If you have a particular interest in the impact of the search for sustainability on the business world, I’d recommend Soundview’s collection The Business of Green. We compiled 11 of the most important books written to date on the subjects that rest beneath the green banner. It wouldn’t hurt to get informed on environmental issues, because as Winston indicates, a company’s ecological practices will only come under greater scrutiny in the months and years ahead. Oh, and don’t worry about the footprint of our collection … it’s available in a variety electronic formats but not on paper. No trees were harmed in its creation.
As I sit here in the suburbs of Philadelphia, the temperature is in the mid-80s and we’ve got our usual dose of heavy humidity to start the summer. Meanwhile, a couple hours to our south, the temperature on Capitol Hill is starting to heat up … and global warming is only part of the reason.
While the House of Representatives works on a bill concerning climate change, the debate will swing back and forth over the details of the “cap and trade” concept.
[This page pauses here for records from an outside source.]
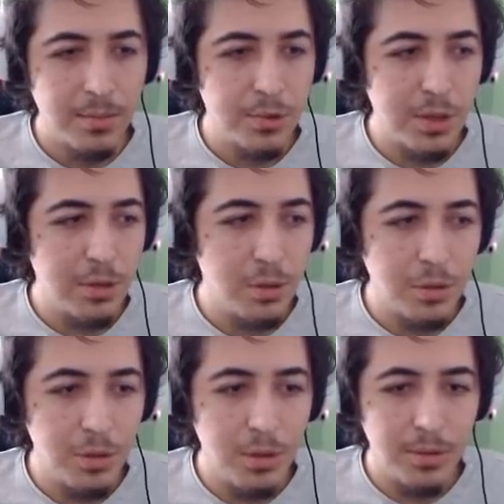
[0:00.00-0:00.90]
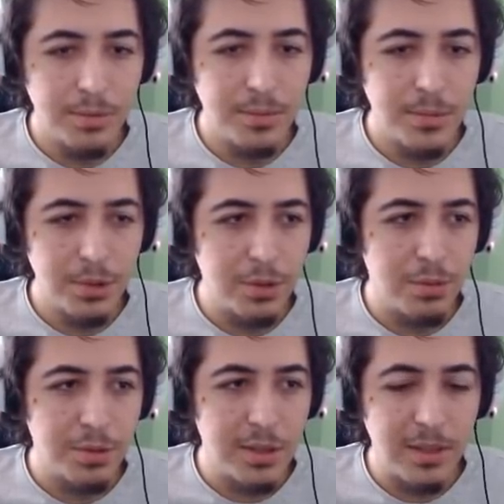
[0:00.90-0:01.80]
Burada ne oluyor?
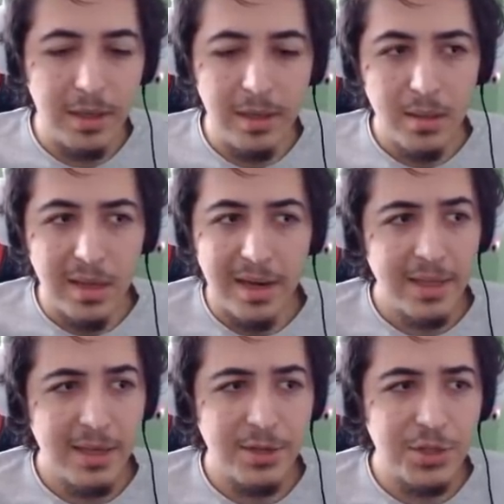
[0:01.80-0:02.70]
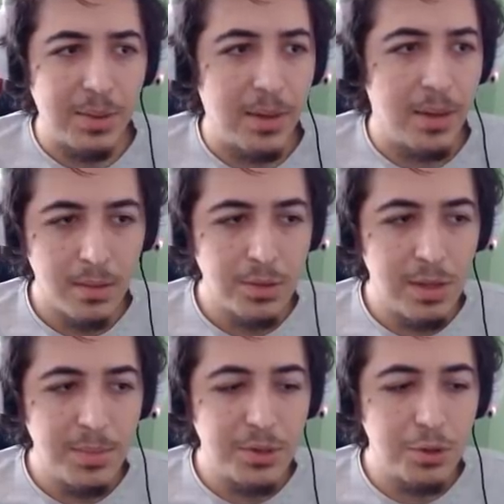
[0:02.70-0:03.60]
Yo burada da değil. Nerede ki acaba? O
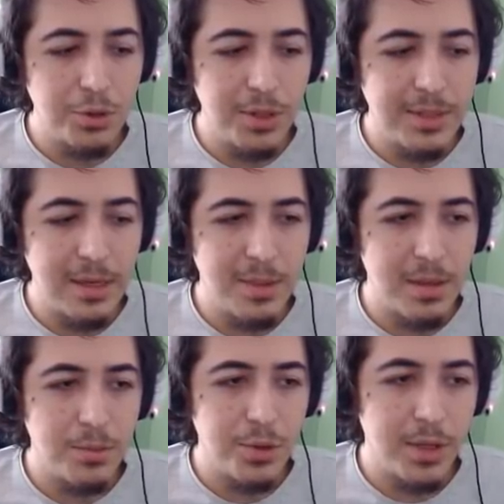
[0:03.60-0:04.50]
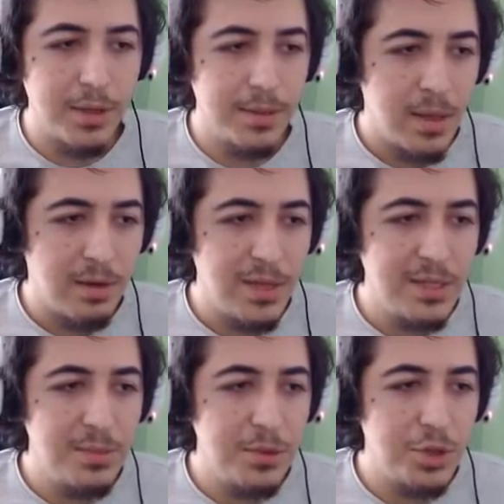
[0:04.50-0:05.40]
zaman biz koridoru itelim adam üzerine. Ya
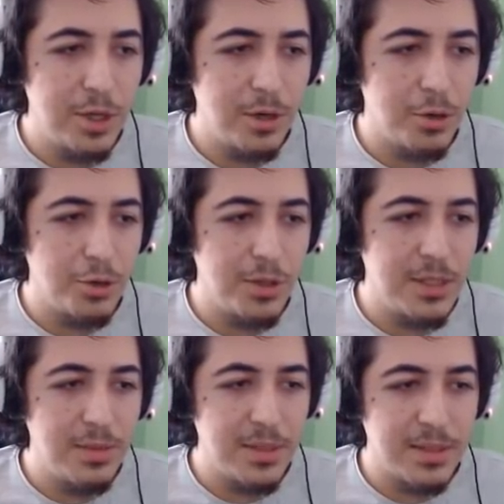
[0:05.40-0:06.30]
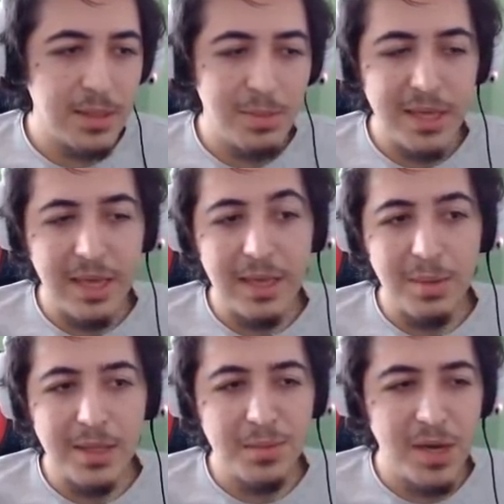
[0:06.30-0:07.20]
Vladimir'in üzerine koridoru itebilirsiniz ama gank
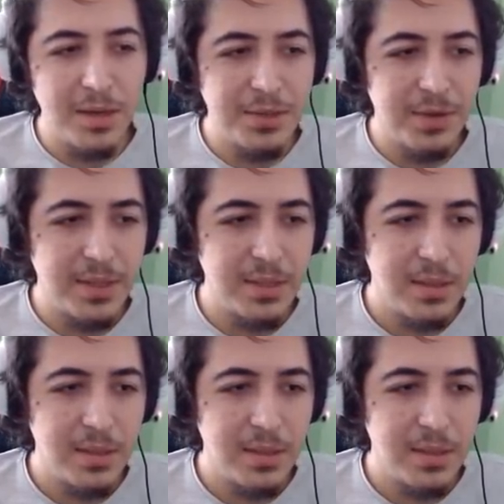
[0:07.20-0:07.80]
yeme ihtimaliniz var.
I’m not here to comment on the bill itself, but it raises the point that we will likely see more business books in the coming year that deal with the impact of environmental regulation on business. However, there are books that are currently available that take a proactive examination of climate change and sustainability.
One of my favorites is The Necessary Revolutionby Peter Senge, Sara Schley, Nina Kruschwitz, Bryan Smith and Joe Laur. We featured this book in our September 2008 edition, and it was instantly popular with our readers. What’s even more pleasing is that this book’s concepts have only grown in relevance over the last 12 months. Businesses will likely be on the receiving end of the responsibility that is doled out by government legislation. However, they also have a great opportunity to be leaders in changing the way individuals approach the issue of climate change. Sometimes the masses need a bit of a nudge, other times, the consumer is the one to do the nudging. Fortunately, this book covers the bases and more with innovative strategies to help companies solve environmental problems while still maintaining profitability.